▶ _AIM OF THE TASK_
Omit the pictures, please, and give each record below again exactly.

▶ _WORKING DATA_
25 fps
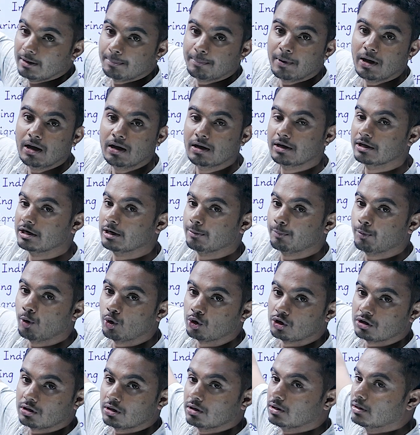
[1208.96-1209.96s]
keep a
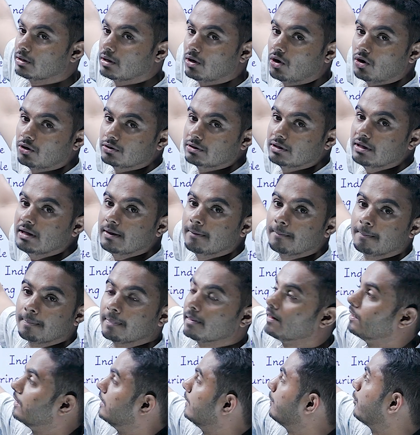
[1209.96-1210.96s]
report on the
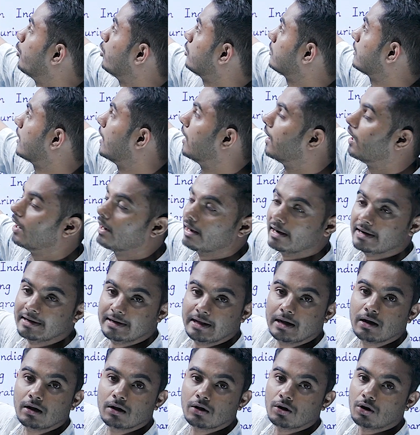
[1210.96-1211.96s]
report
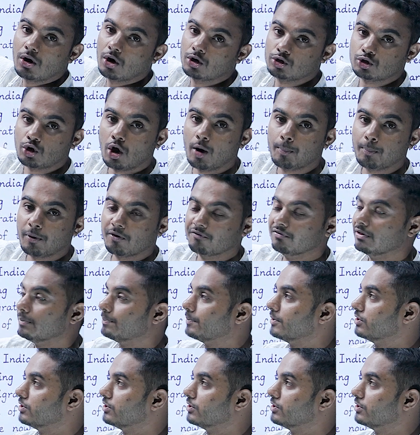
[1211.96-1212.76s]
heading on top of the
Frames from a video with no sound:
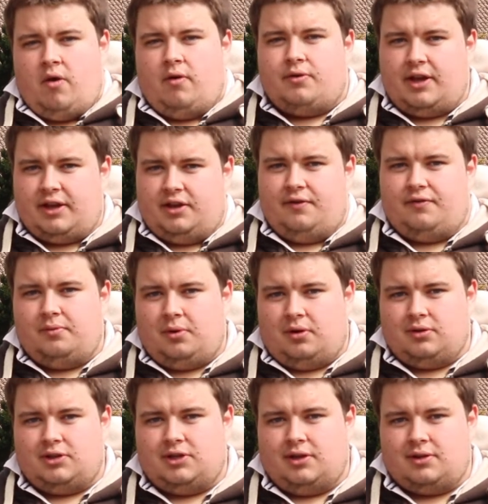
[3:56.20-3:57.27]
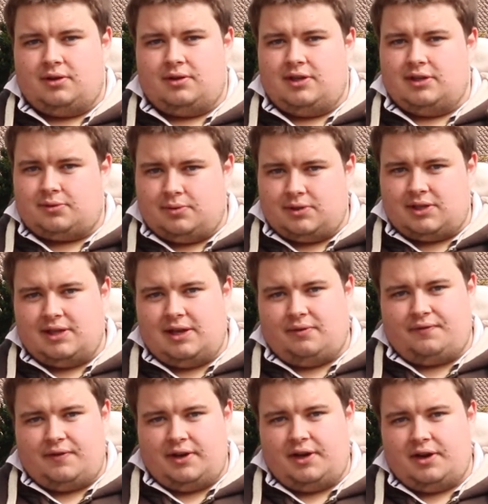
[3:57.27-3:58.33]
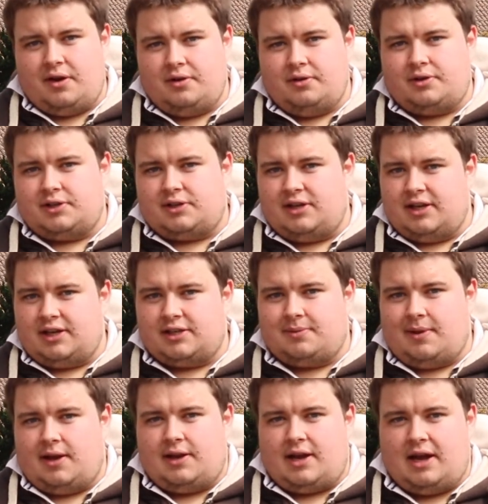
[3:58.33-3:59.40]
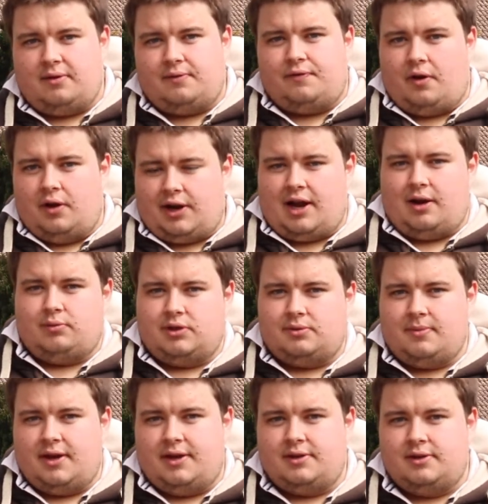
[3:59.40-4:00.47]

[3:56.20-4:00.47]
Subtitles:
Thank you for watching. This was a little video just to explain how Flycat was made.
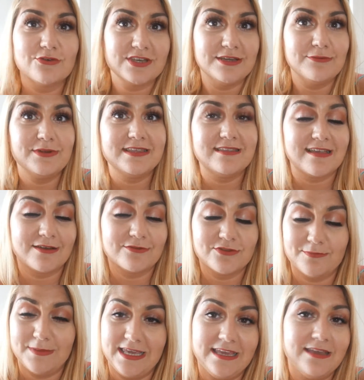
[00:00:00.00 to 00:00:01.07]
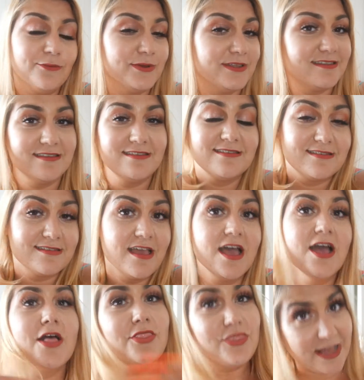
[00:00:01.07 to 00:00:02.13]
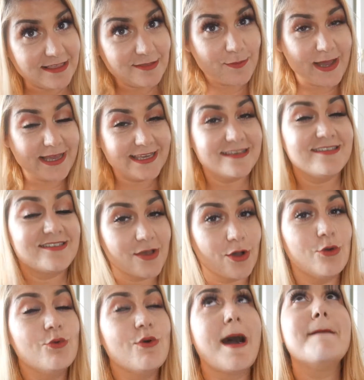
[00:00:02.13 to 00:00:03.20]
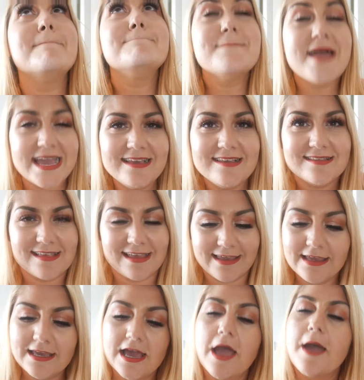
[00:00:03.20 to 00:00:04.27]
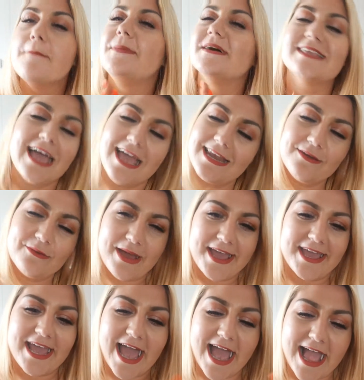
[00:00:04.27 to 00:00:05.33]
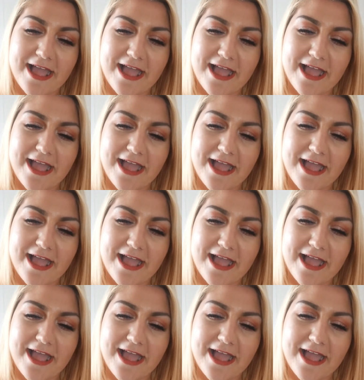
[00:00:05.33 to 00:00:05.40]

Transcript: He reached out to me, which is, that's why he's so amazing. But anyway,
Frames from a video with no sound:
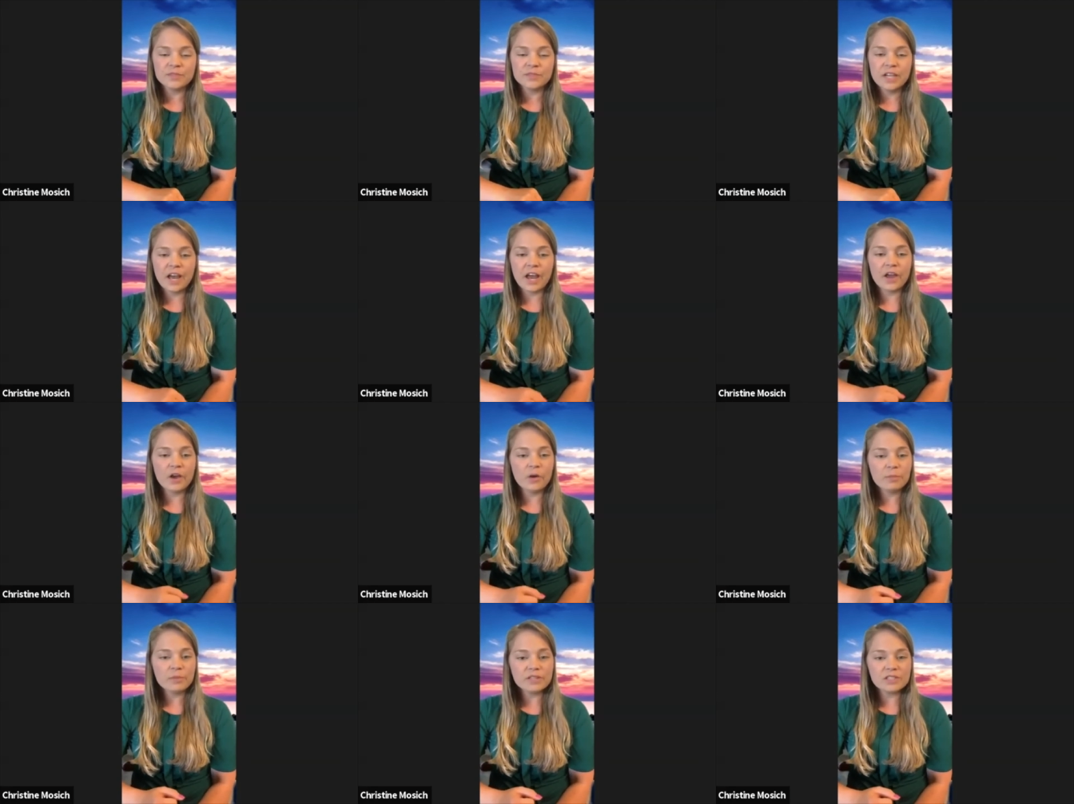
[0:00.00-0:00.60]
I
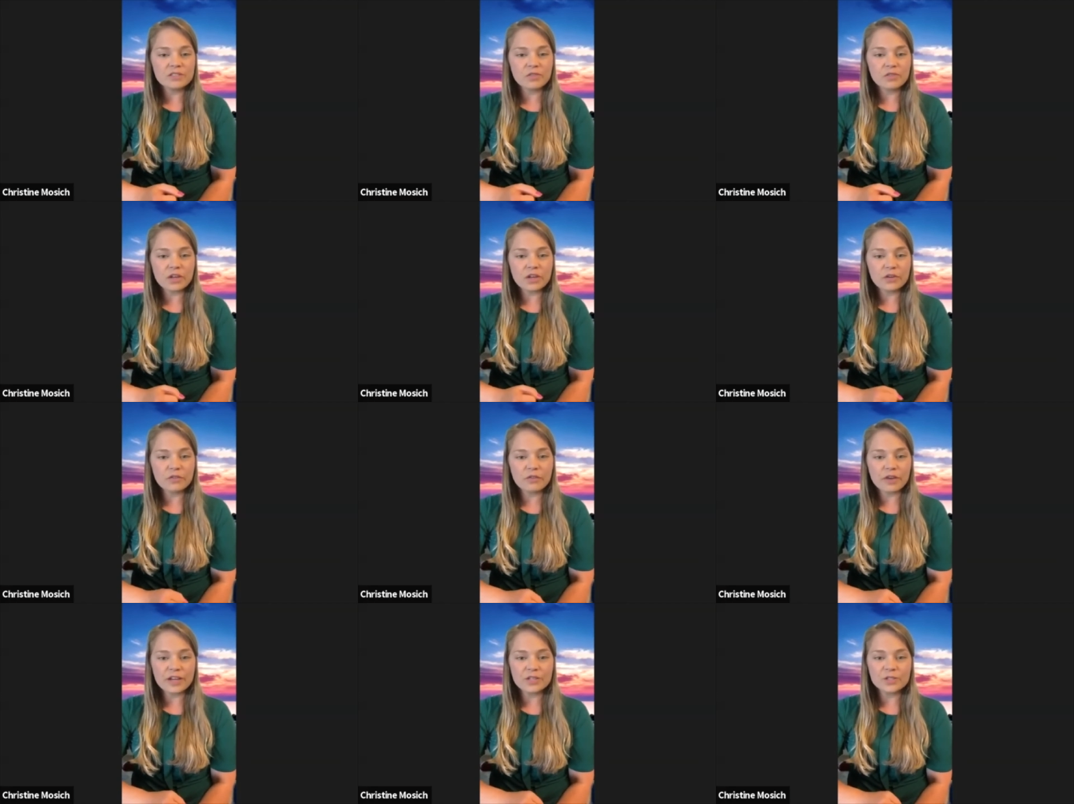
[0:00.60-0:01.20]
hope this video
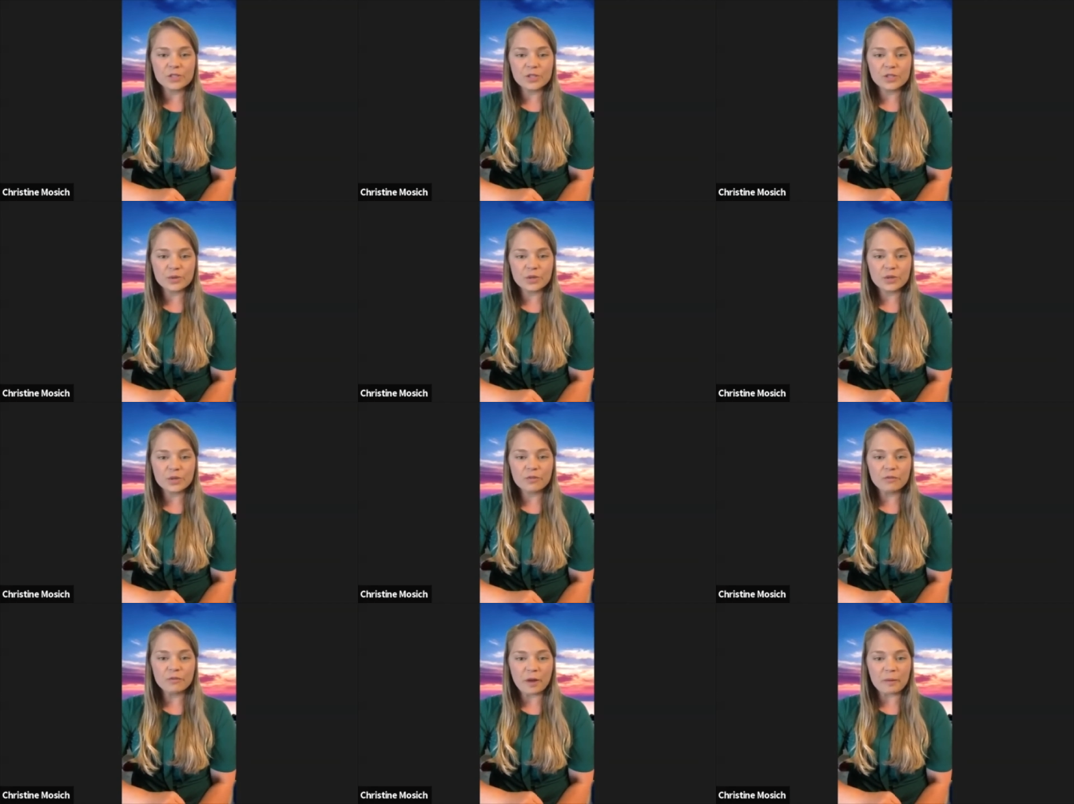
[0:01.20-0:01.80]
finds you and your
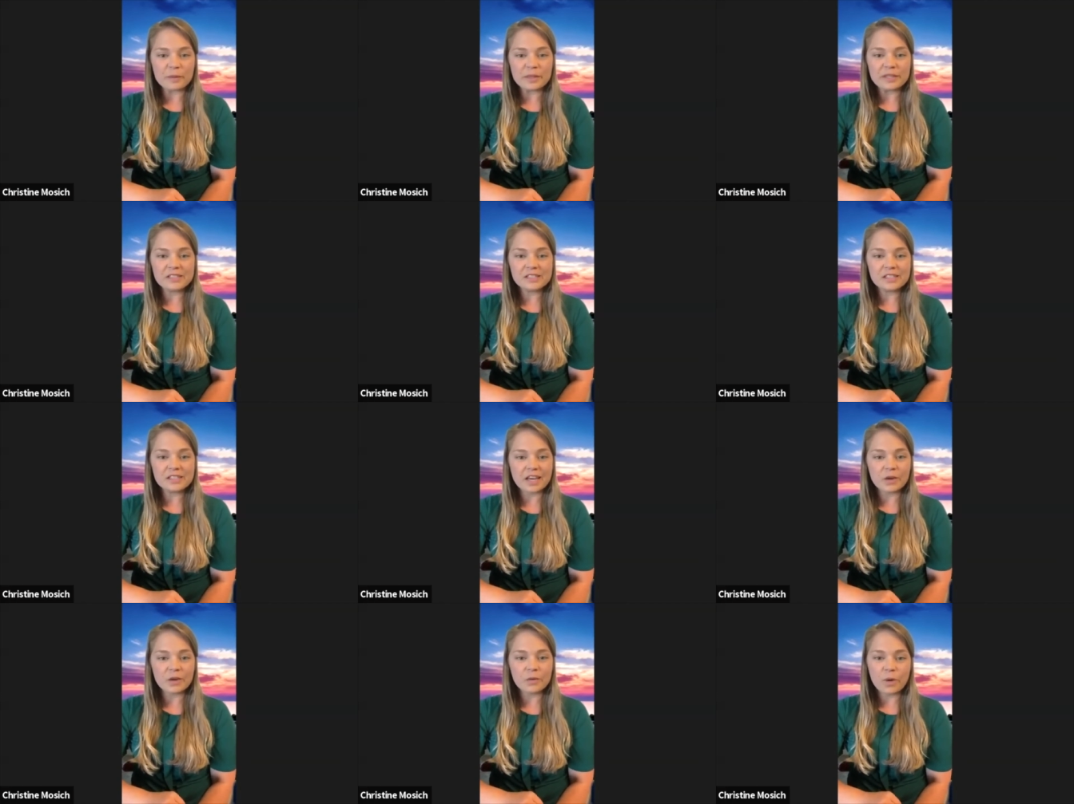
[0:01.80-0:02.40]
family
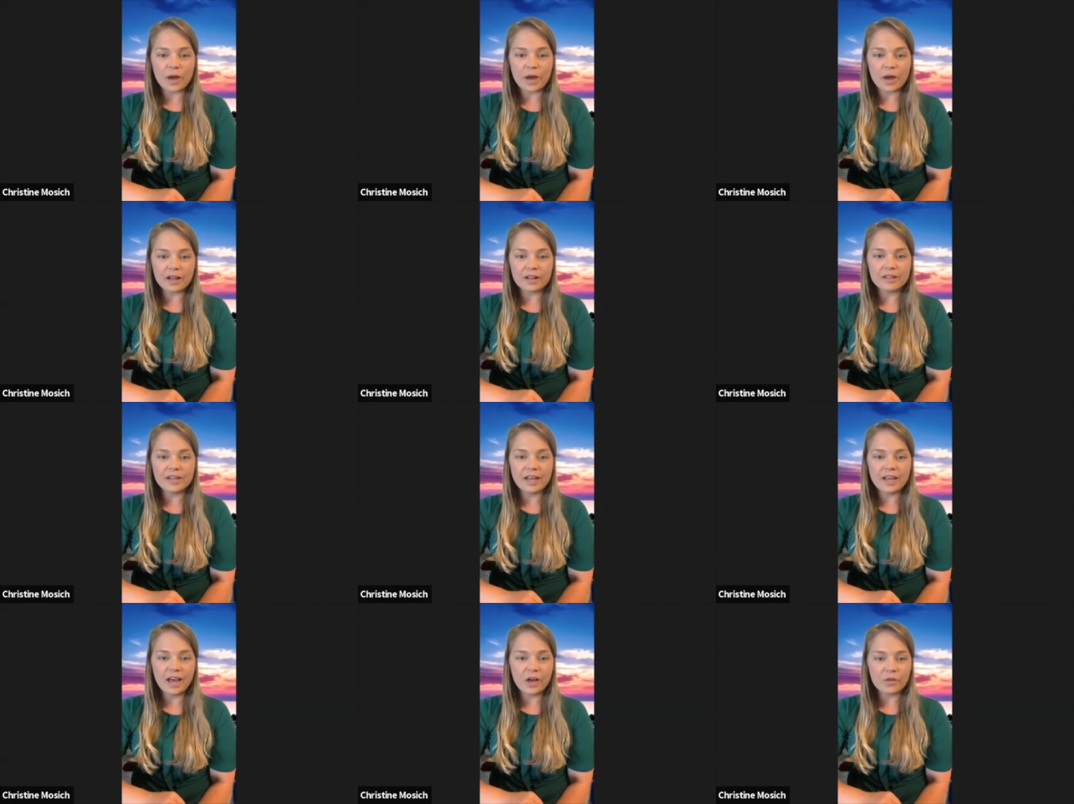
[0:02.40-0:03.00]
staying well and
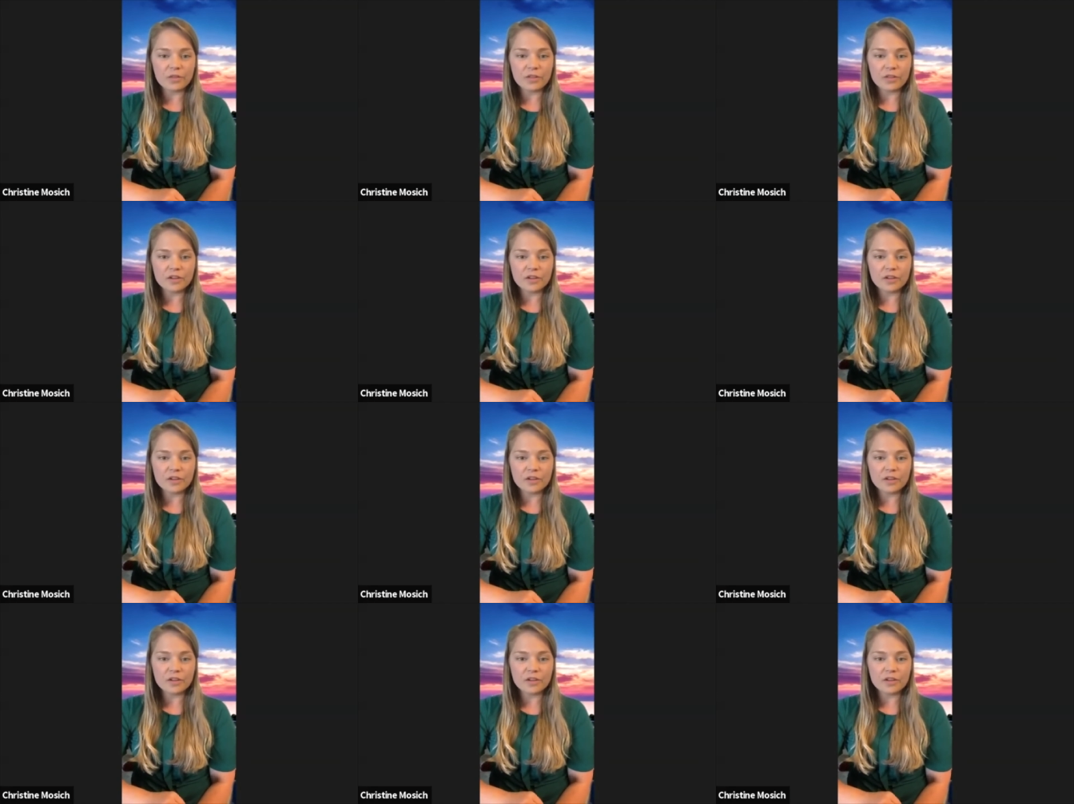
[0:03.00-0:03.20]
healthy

▶ _SOLUTION FOR THIS PROBLEM_
25 fps
[1208.96-1209.96s]
keep a
[1209.96-1210.96s]
report on the
[1210.96-1211.96s]
report
[1211.96-1212.76s]
heading on top of the
Frames from a video with no sound:
[3:56.20-3:57.27]
[3:57.27-3:58.33]
[3:58.33-3:59.40]
[3:59.40-4:00.47]

[3:56.20-4:00.47]
Subtitles:
Thank you for watching. This was a little video just to explain how Flycat was made.
[00:00:00.00 to 00:00:01.07]
[00:00:01.07 to 00:00:02.13]
[00:00:02.13 to 00:00:03.20]
[00:00:03.20 to 00:00:04.27]
[00:00:04.27 to 00:00:05.33]
[00:00:05.33 to 00:00:05.40]

Transcript: He reached out to me, which is, that's why he's so amazing. But anyway,
Frames from a video with no sound:
[0:00.00-0:00.60]
I
[0:00.60-0:01.20]
hope this video
[0:01.20-0:01.80]
finds you and your
[0:01.80-0:02.40]
family
[0:02.40-0:03.00]
staying well and
[0:03.00-0:03.20]
healthy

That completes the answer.